▶ **The task**: In your copy, reproduce each entry exactly and include no picture.

▶ **Saved entries**:
- - - -
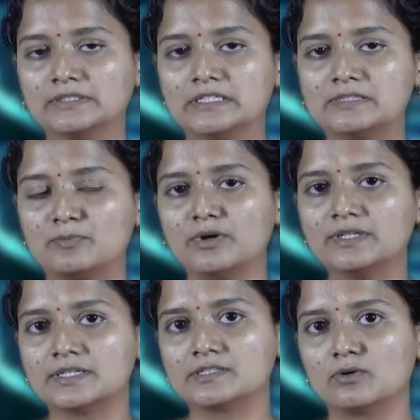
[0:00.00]
This
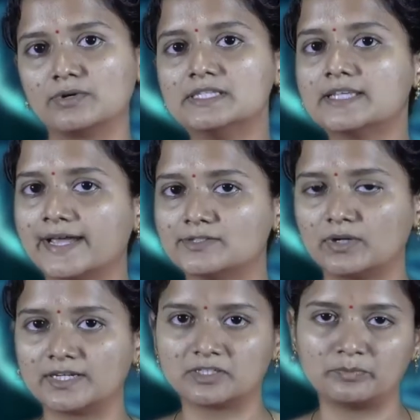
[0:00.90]
point is known as
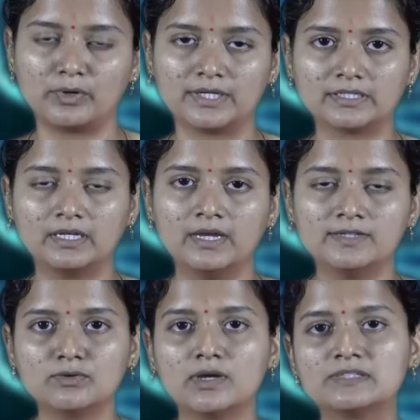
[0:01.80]
isoelectric point.
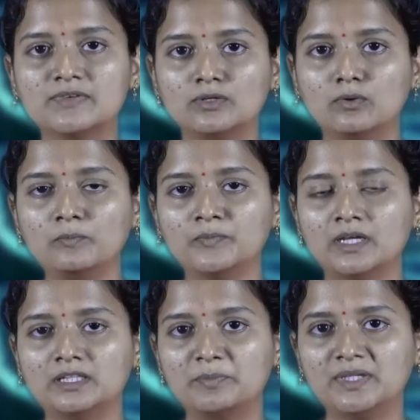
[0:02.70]
So as we know,
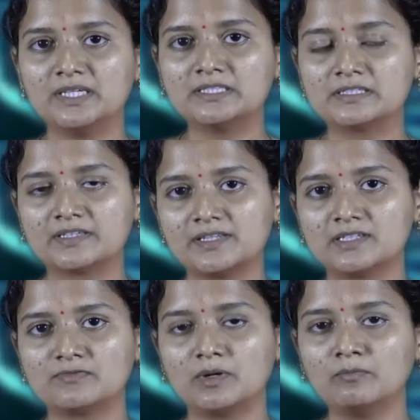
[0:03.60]
the pH
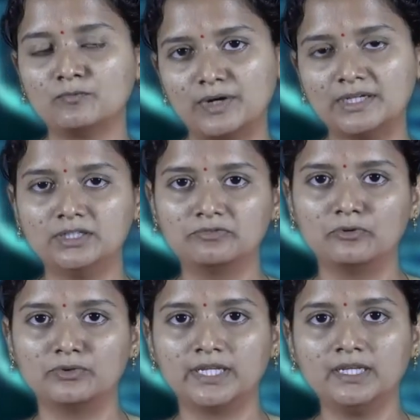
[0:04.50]
ranges from 1 to
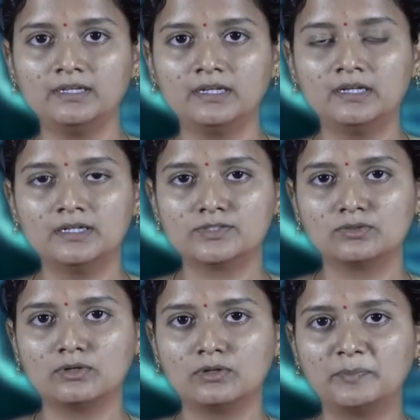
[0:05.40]
14. So
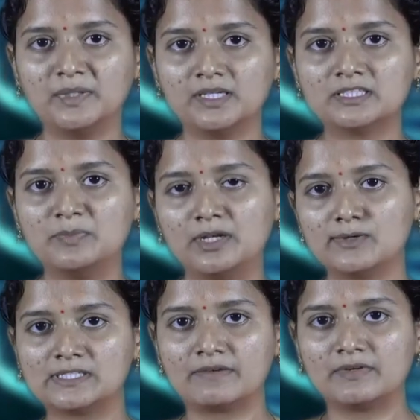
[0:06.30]
the pH
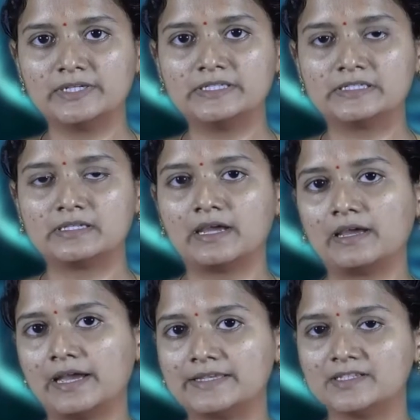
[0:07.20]
below 7 is
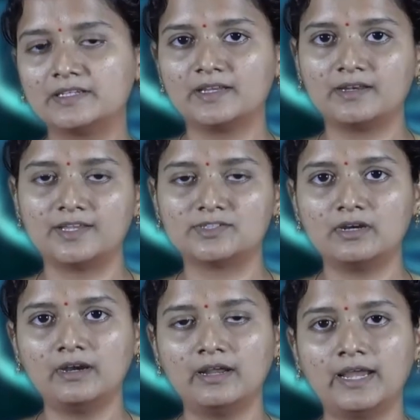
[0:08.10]
acidic in
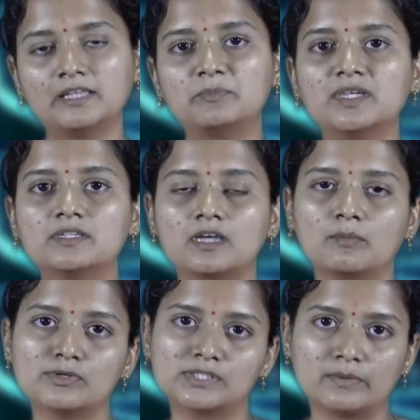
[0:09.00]
nature and pH
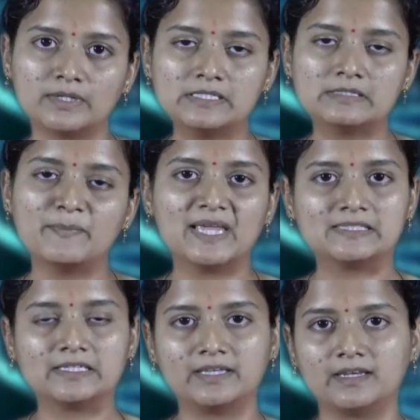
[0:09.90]
above 7 is
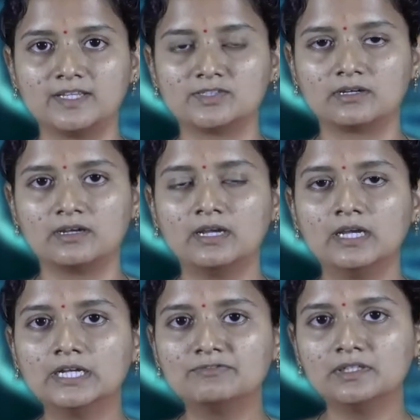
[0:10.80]
basic in nature.
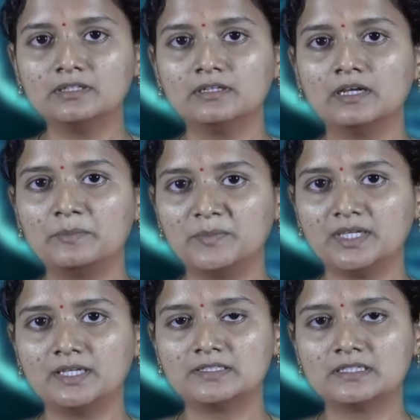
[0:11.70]
If the
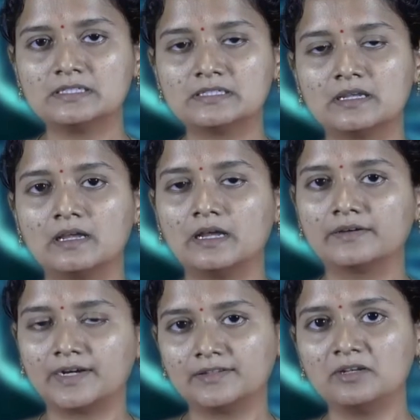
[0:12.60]
pH is
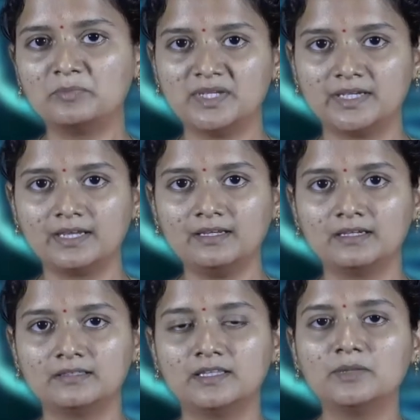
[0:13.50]
greater than Pi,
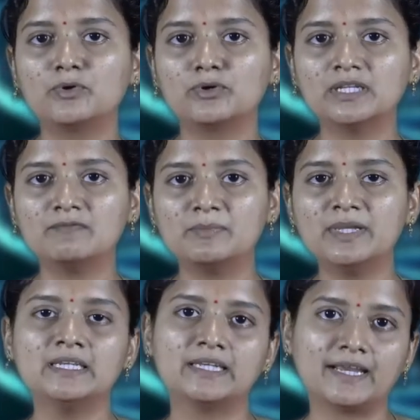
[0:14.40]
then the protein will
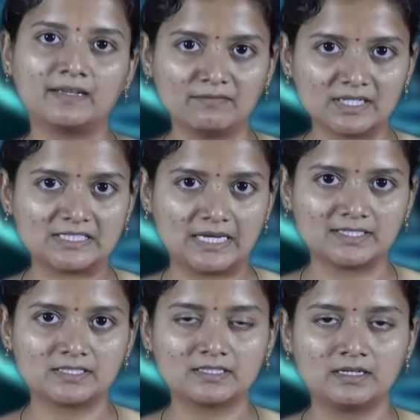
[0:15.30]
be negatively
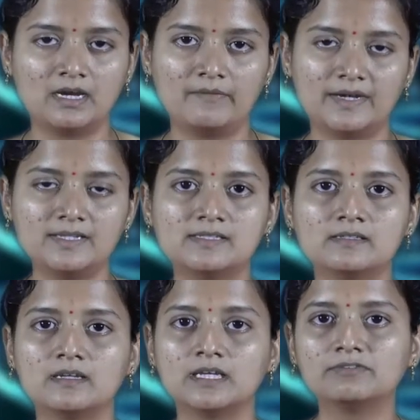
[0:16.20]
charged. Whereas
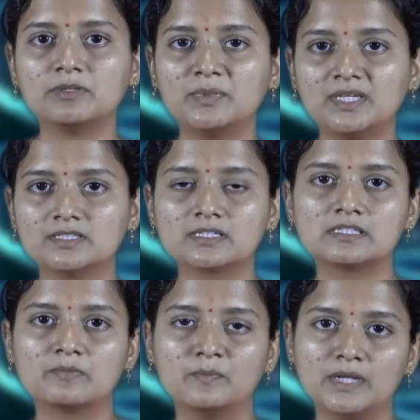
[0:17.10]
if the pH
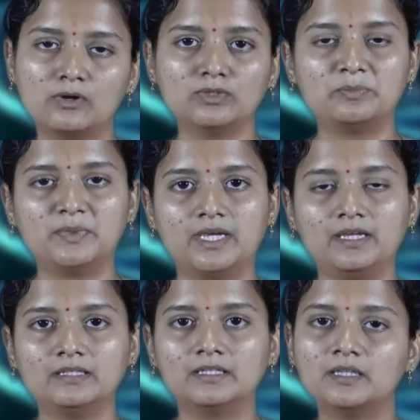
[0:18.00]
is below the
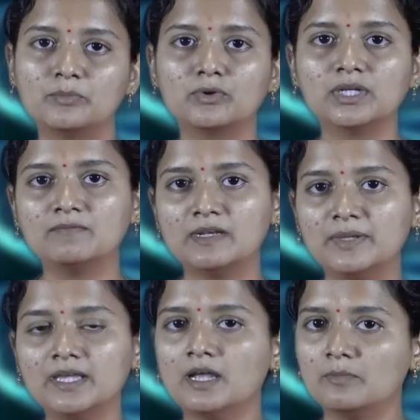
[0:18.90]
Pi, then the protein will
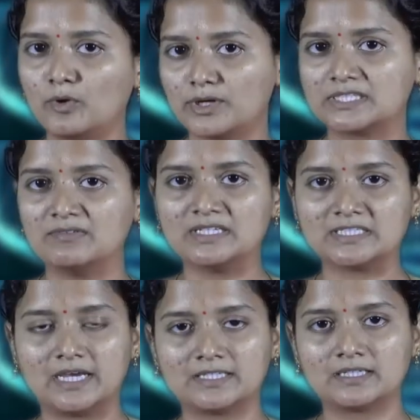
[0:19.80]
be positively
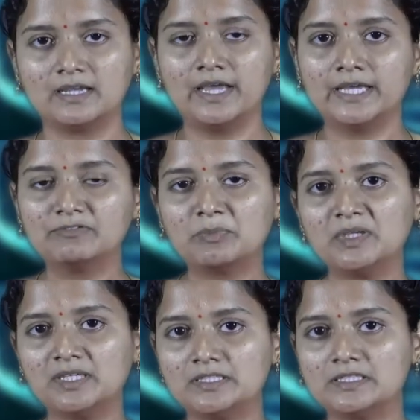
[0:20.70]
charged. If the
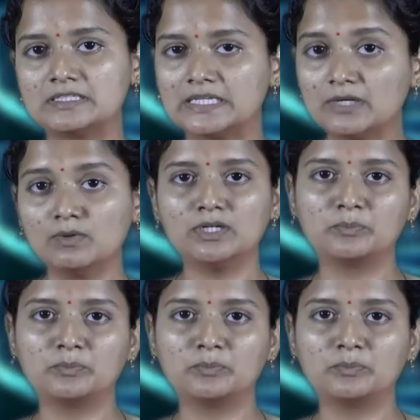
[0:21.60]
pH is equal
- - - -
▶ **Response for this exercise**:
[0:00.00]
This
[0:00.90]
point is known as
[0:01.80]
isoelectric point.
[0:02.70]
So as we know,
[0:03.60]
the pH
[0:04.50]
ranges from 1 to
[0:05.40]
14. So
[0:06.30]
the pH
[0:07.20]
below 7 is
[0:08.10]
acidic in
[0:09.00]
nature and pH
[0:09.90]
above 7 is
[0:10.80]
basic in nature.
[0:11.70]
If the
[0:12.60]
pH is
[0:13.50]
greater than Pi,
[0:14.40]
then the protein will
[0:15.30]
be negatively
[0:16.20]
charged. Whereas
[0:17.10]
if the pH
[0:18.00]
is below the
[0:18.90]
Pi, then the protein will
[0:19.80]
be positively
[0:20.70]
charged. If the
[0:21.60]
pH is equal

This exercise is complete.